* TASK OBJECTIVE *
Every record needs to come back as written, except for the pictures.

BEGIN INFORMATION SHOWN

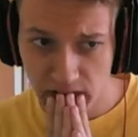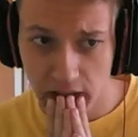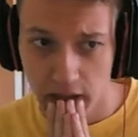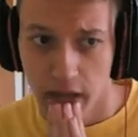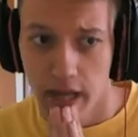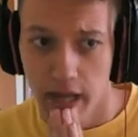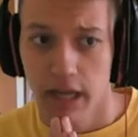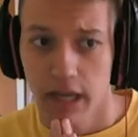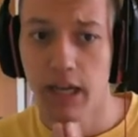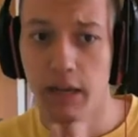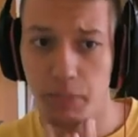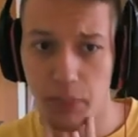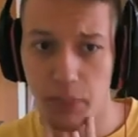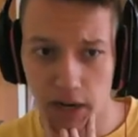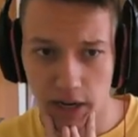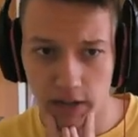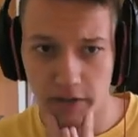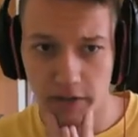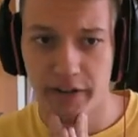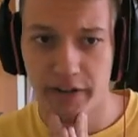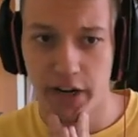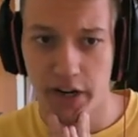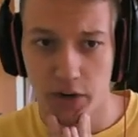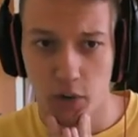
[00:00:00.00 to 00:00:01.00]
He played
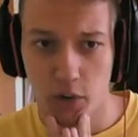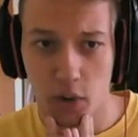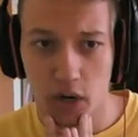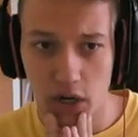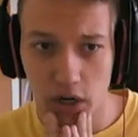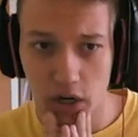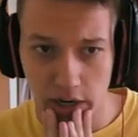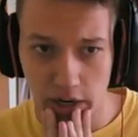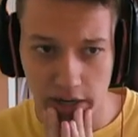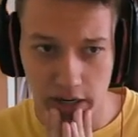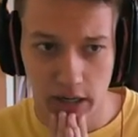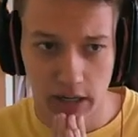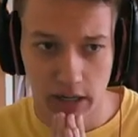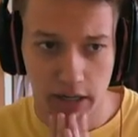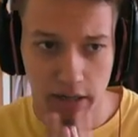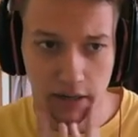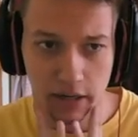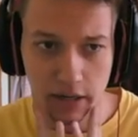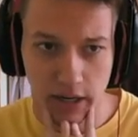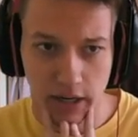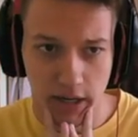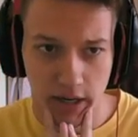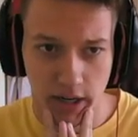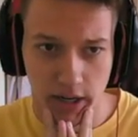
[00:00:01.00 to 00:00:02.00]
very well in
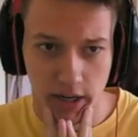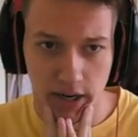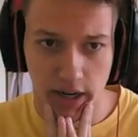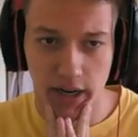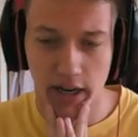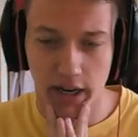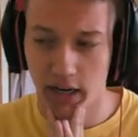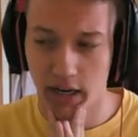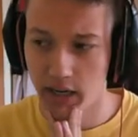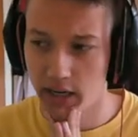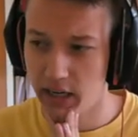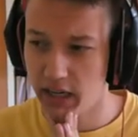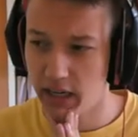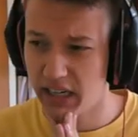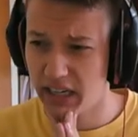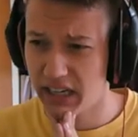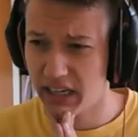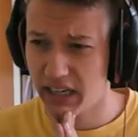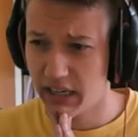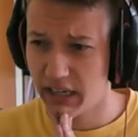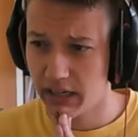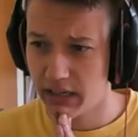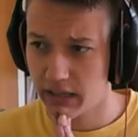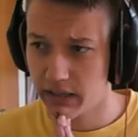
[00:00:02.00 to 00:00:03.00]

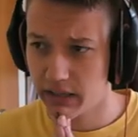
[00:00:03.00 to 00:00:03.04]
the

END INFORMATION SHOWN

* TASK SOLUTION *
[00:00:00.00 to 00:00:01.00]
He played
[00:00:01.00 to 00:00:02.00]
very well in
[00:00:02.00 to 00:00:03.00]

[00:00:03.00 to 00:00:03.04]
the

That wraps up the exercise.